Not true. If the existing nodes would actually raise the priorities in the
network to such extremely high values, the new node would only have to do
very little to earn trust quickly (since fullfilling any of these requests
would earn it a lot immediately). However, it is unlikely that the amount of
trust put into queries ever bubbles up like that, since, as described before,
nodes try to minimize the amount of trust offered in order to make it just
high enough to be above the threshold at which responders would drop the
query to satisfy other requests.
>So the opposite case might be more interesting. As more nodes join a
>network, it can be expected to become more busy with requests, and
>eventually, nodes reach a point in which they are in the idle state
>less often than the busy state. After this point, trust no longer
>accumulates, but becomes scarce (because for the majority of the time,
>nodes are debiting trust).

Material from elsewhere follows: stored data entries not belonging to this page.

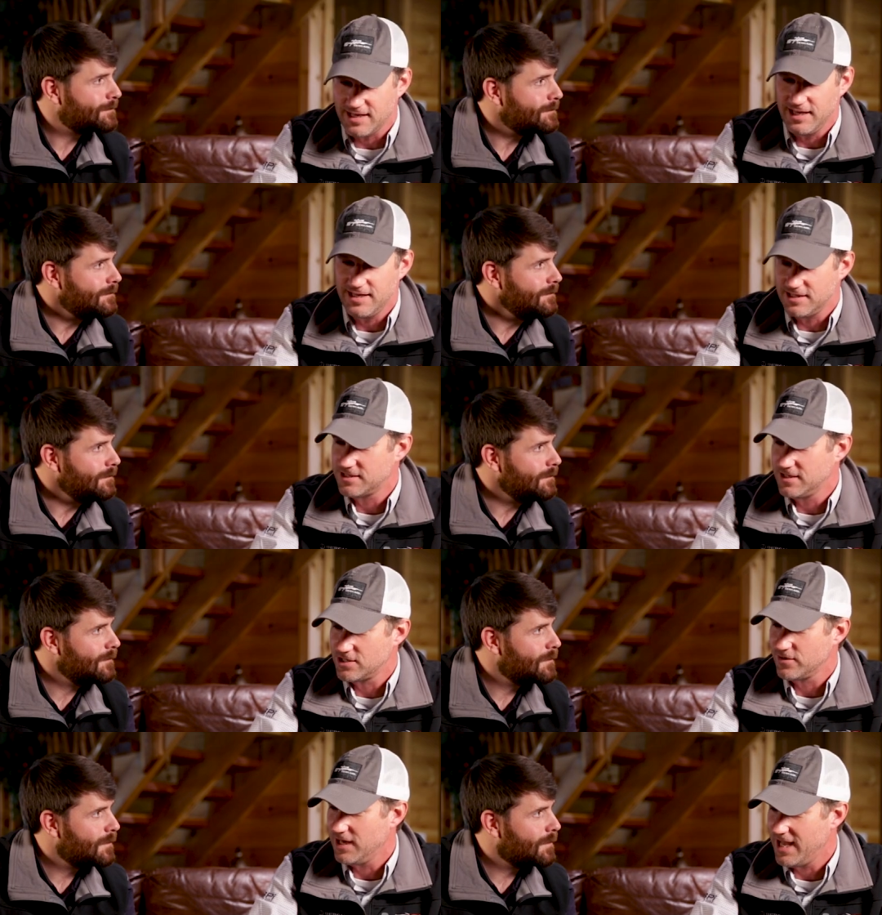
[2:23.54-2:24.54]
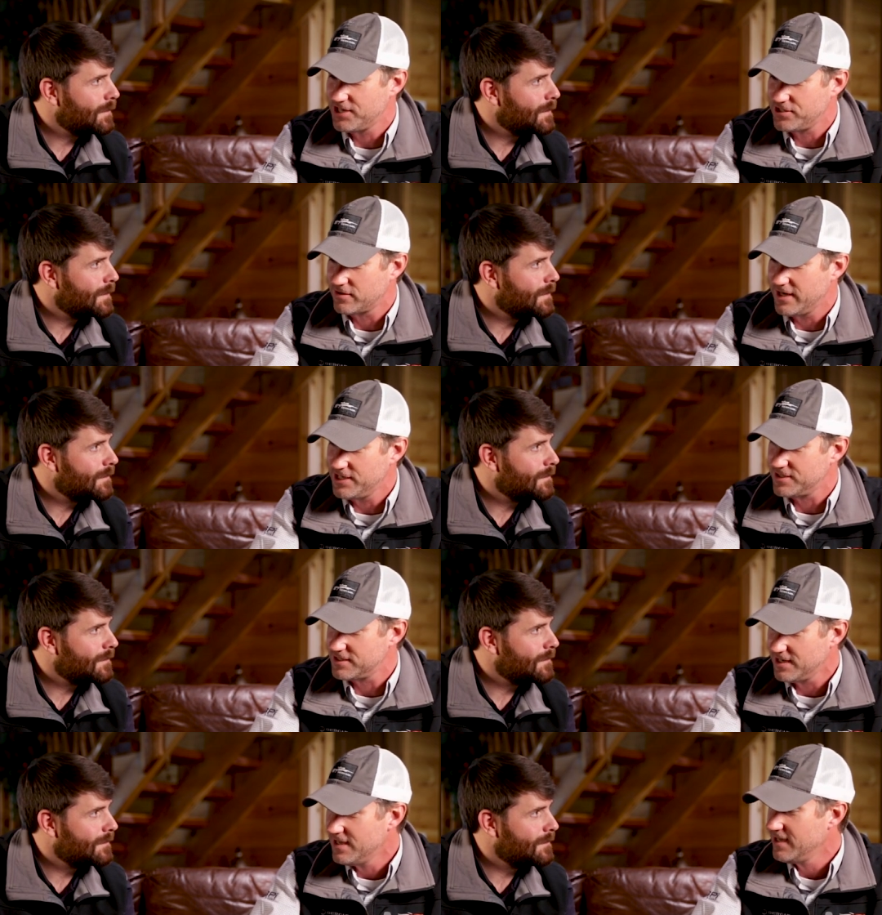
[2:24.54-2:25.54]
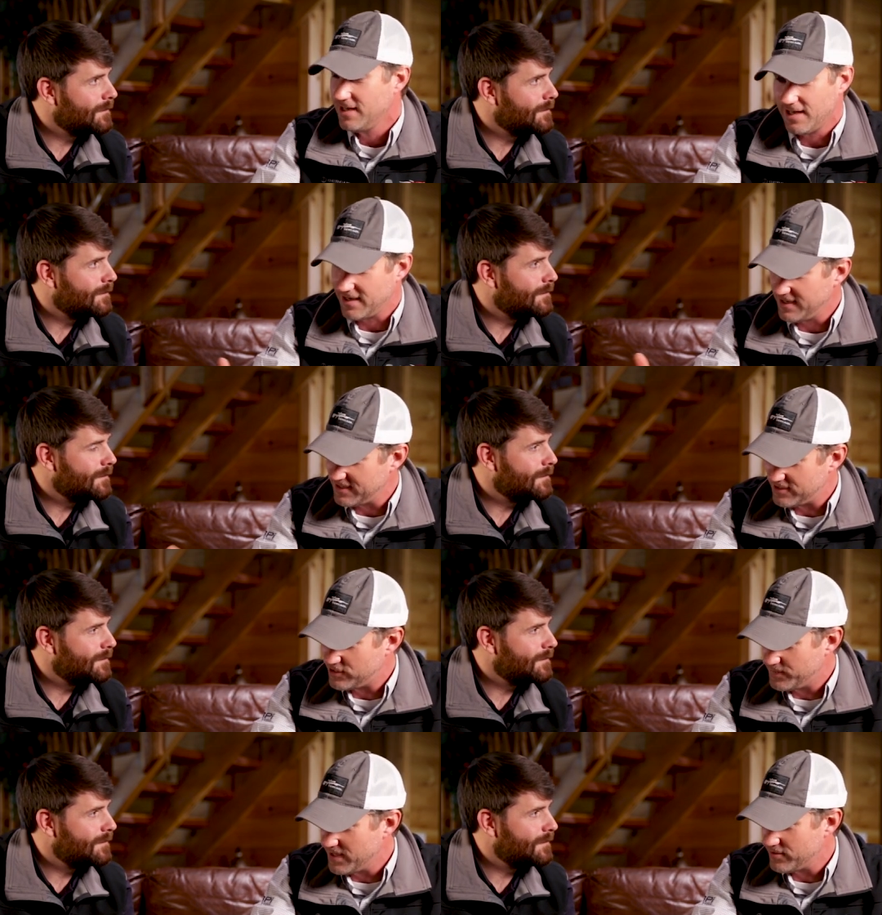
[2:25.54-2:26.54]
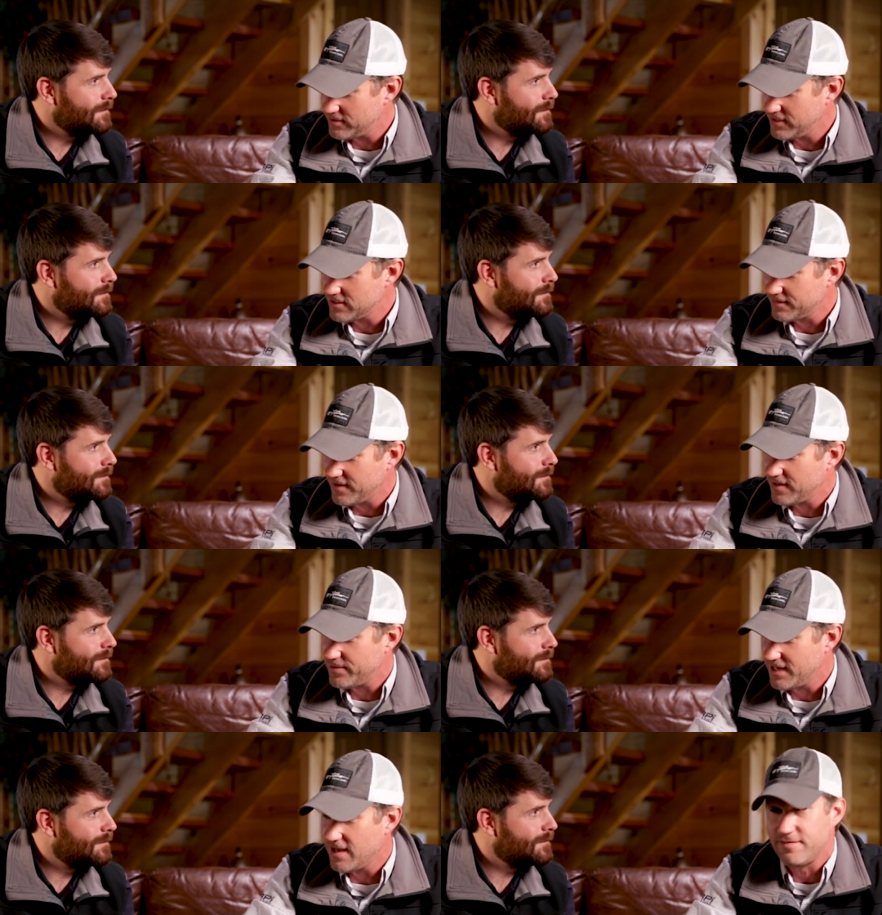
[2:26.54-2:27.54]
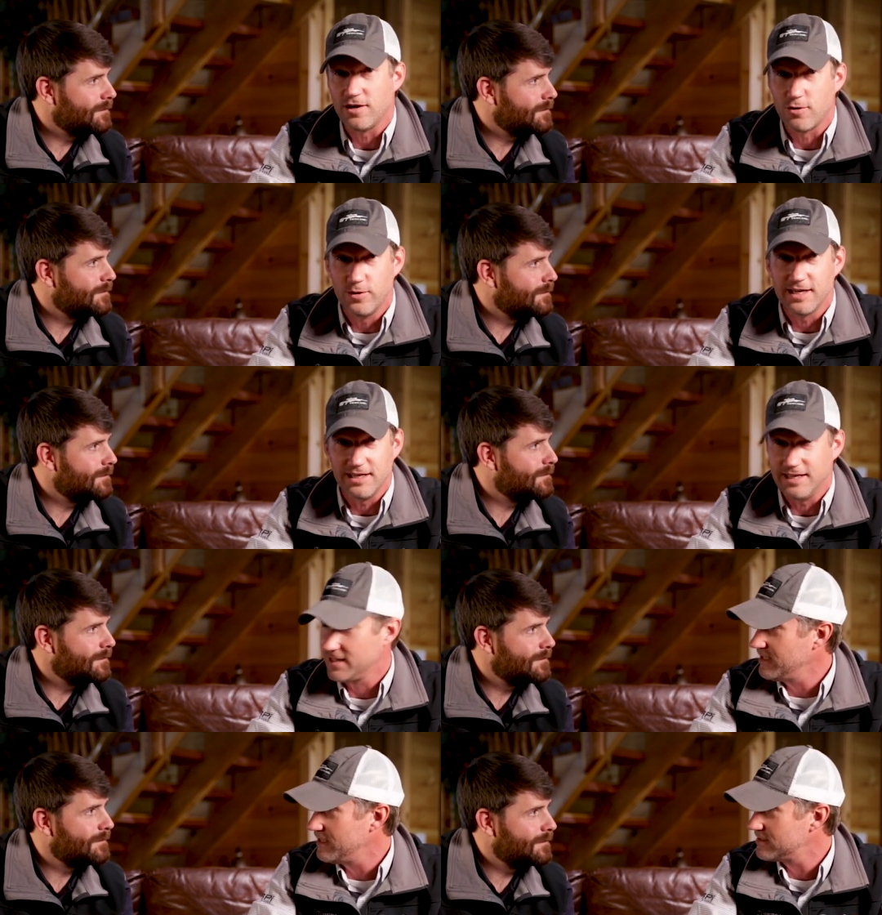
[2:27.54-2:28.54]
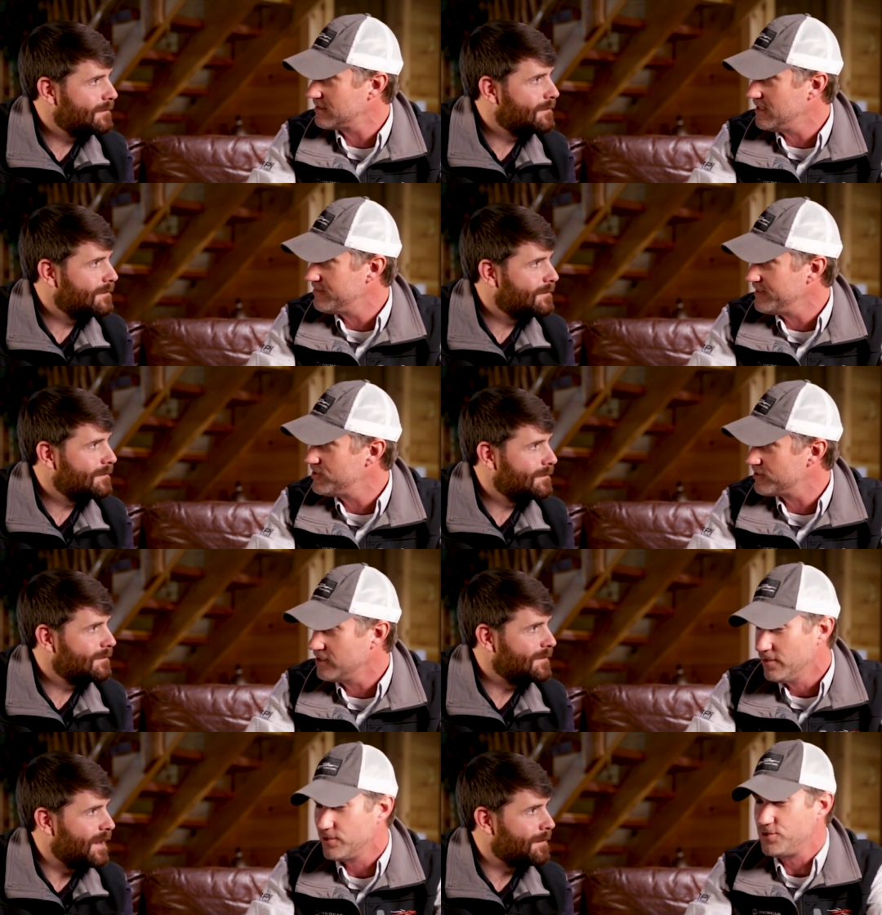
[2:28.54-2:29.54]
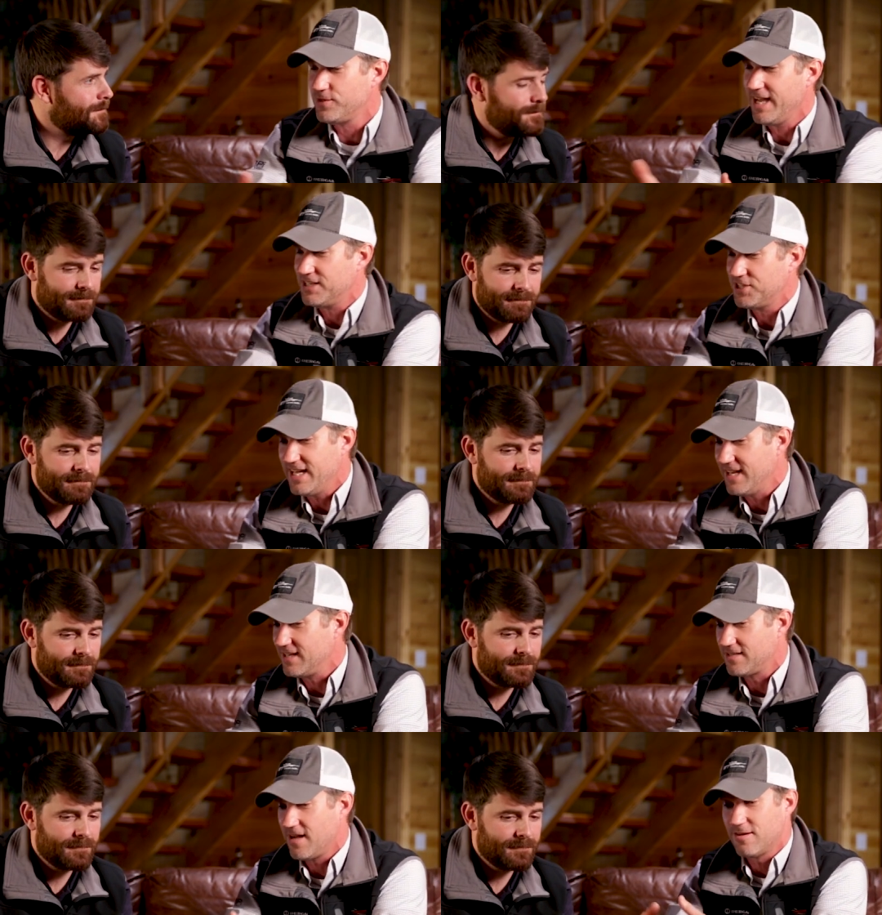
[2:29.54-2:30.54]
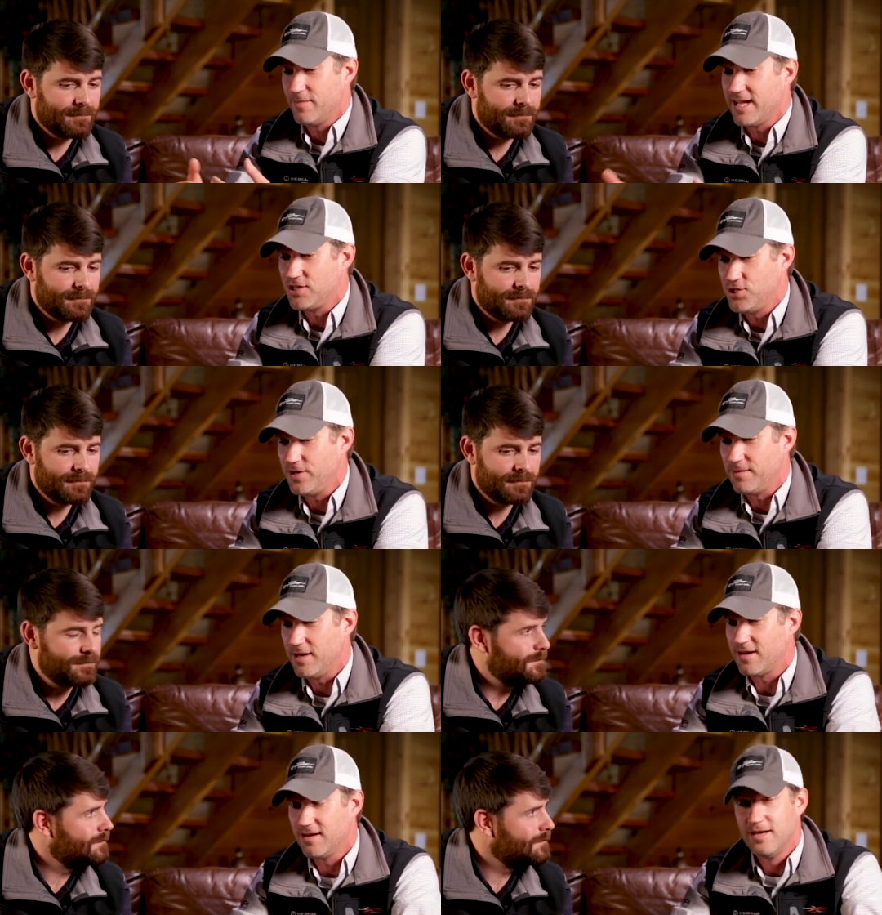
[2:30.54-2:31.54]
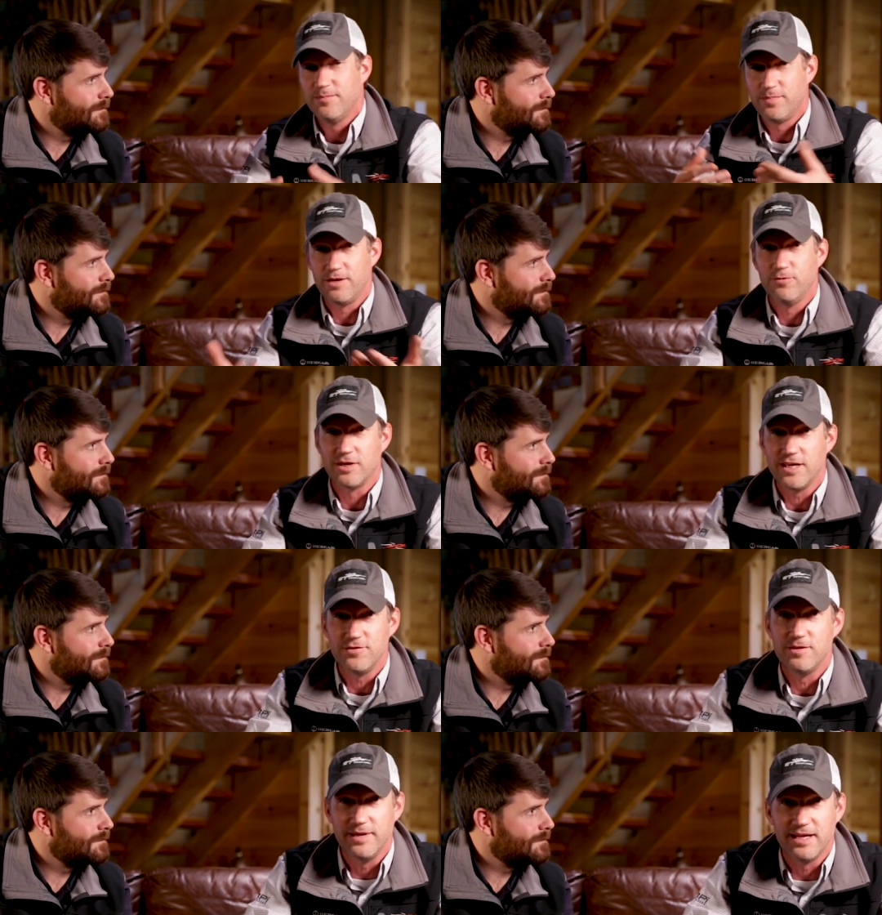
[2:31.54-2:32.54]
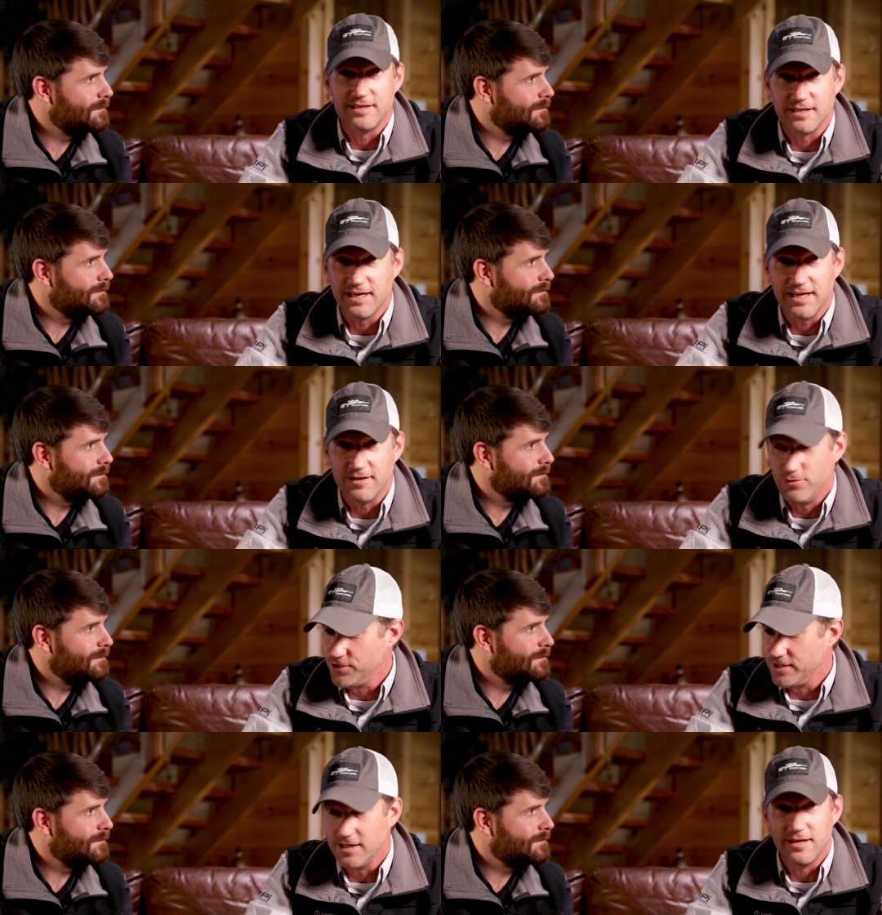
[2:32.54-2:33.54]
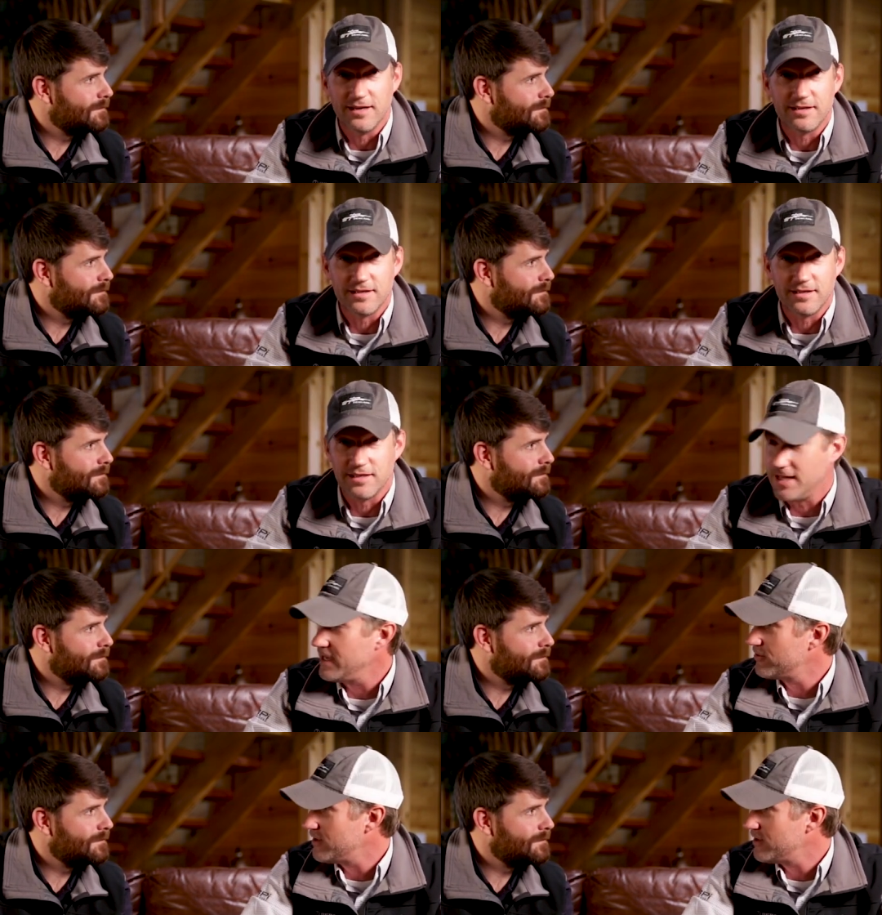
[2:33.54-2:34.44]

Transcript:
Speaker 1: and clean this gun so it lasts generations. Uh, and to be able to take the firing pin out very quickly, I think, is a key feature. Yeah. But you can't see it. It's not going to make it shoot any better, but it will give you the ability to clean it when you get done at the end of the day at a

As this continues, all nodes on average
>have very low trust, and it becomes difficult to distinguish
>well-behaving nodes from misbehaving ones. I'd call this 'trust
Well, you assume that when more nodes join the network it has to become more
busy. However, more nodes also means more resources. Now, yes, the network
may not scale linearly, but the economy cannot solve basic scalability
issues: if the network does not scale to a certain size, lots of requests
will have to be dropped once the network grows beyond that size. And if that
is the case, having enough trust to guarantee performance in a network where
most of the time requests are dropped will have to be a scarce occurrence
(but it can still be earned by answering requests by others, so the economy
is not disabled per-se).
>It seems like there needs to be some sort of way to enforce
>equilibrium in such a system. Is there, and I just missed it?
I think the answer is that self-interest (pick lowest trust required to get a
response with reasonable probability) and network load (determined by
protocol and other network properties) will result in the formation of what
you may call an equilibrium (of price/trust).